Table with original and harmonized varnames for Brazilian census

I created and maintain an R package (GitHub - lucasmation/microdadosBrasil: Reads most common Brazilian public microdata (CENSO, PNAD, etc) easy and fast , still unpublished to CRAN) to facilitate access to microdata in Brazil, especially for household surveys.

One of the desired (and partially implemented) features of the package is harmonizing variable names over time and replacing names with more intuitive ones. I was thinking of using the same names that IPUMs uses (whenever concepts make sense), to facilitate future integration with IPUMs data.
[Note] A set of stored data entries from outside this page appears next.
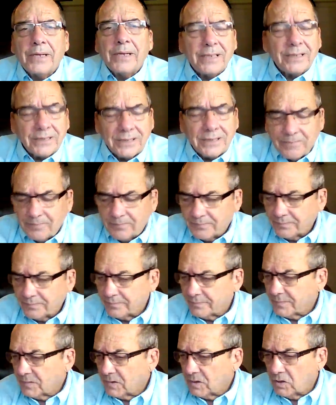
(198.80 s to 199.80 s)
Because
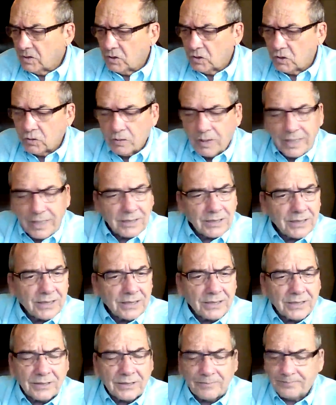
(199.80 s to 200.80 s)

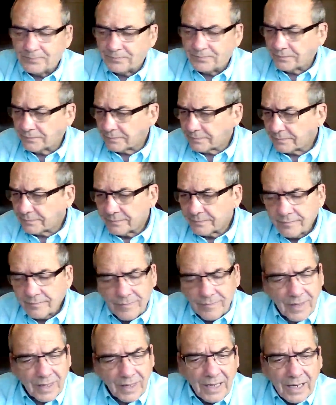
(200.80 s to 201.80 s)
trance is,
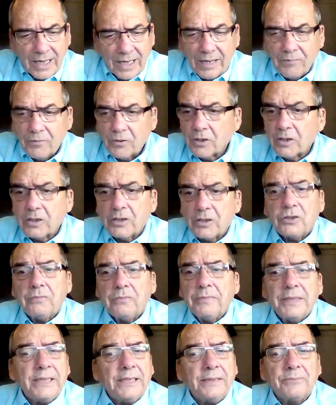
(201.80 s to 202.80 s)
if you're going
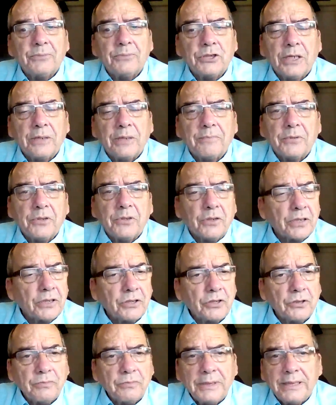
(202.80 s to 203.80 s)
to do mediumship, you're
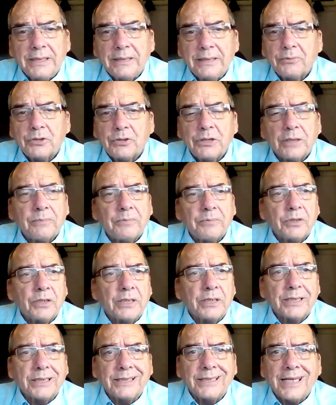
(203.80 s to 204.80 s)
going
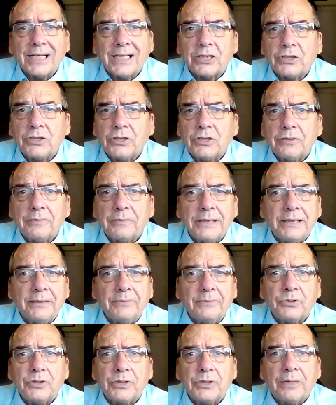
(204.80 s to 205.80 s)
to connect to your
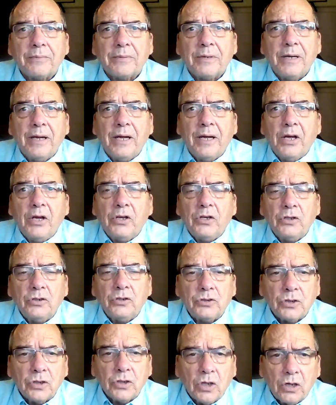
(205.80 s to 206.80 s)
mediumship,
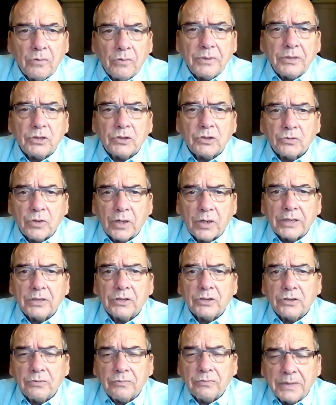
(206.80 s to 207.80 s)
you should always
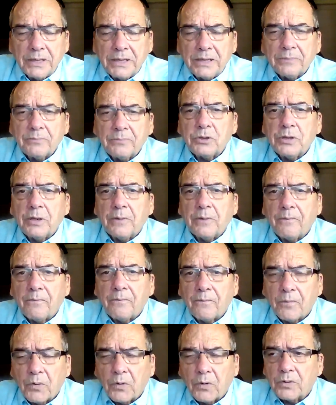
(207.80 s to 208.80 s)
try to do mediumship
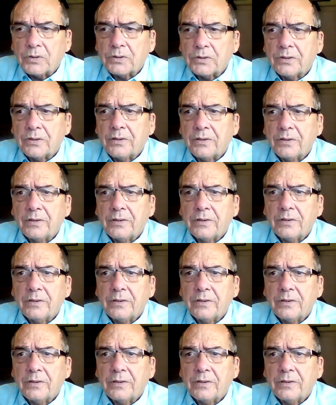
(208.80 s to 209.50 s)
first.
How can I get a “variable dictionary”, with all variables as rows, and columns containing the Harmonized names, original names, and other metadata, and procedures for those variables? From the Ipums website, I can consult these variable by variable, but it would be helpfull to have these metadata in tabular form.

A related question: as far as I understand, IPUMs does not cover household surveys outside the US, correct? Is this an area of IPUMs “expansion”?

regards
Lucas Mation

Hi Lucas,

Can you tell me more about this R package? I am using the Brazilian census microdata for my dissertation. I have only used Stata in the past but I am learning R now.

Thank you,
Stephanie

The easiest way to retrieve the available metadata is to create a data extract including all of the Brazilian variables. By default, this will be a huge data file but you can use the “select cases” or “custom sample size” tools to reduce the number of observations (which you don’t really need) down to make the file a manageable size. Then, you can use the ipumsr package to read in the metadata associated with these variables into R. This might not give you all of the information you need, but it will be a good start.

HI Stephanie,

there is a similar package for Stata, with harmonized brazilian microdata, called DataZoom. Please read the description of the package in the link that I sent (you have to scroll the page down)

Dear @JeffBloem,

I assume you mean this:

ddi <- read_ipums_ddi('mydiifile.dii')
metadata <- ipums_var_info(ddi)

Good idea, I will do it and report here in case there are other metadata that I would like to know that are not there.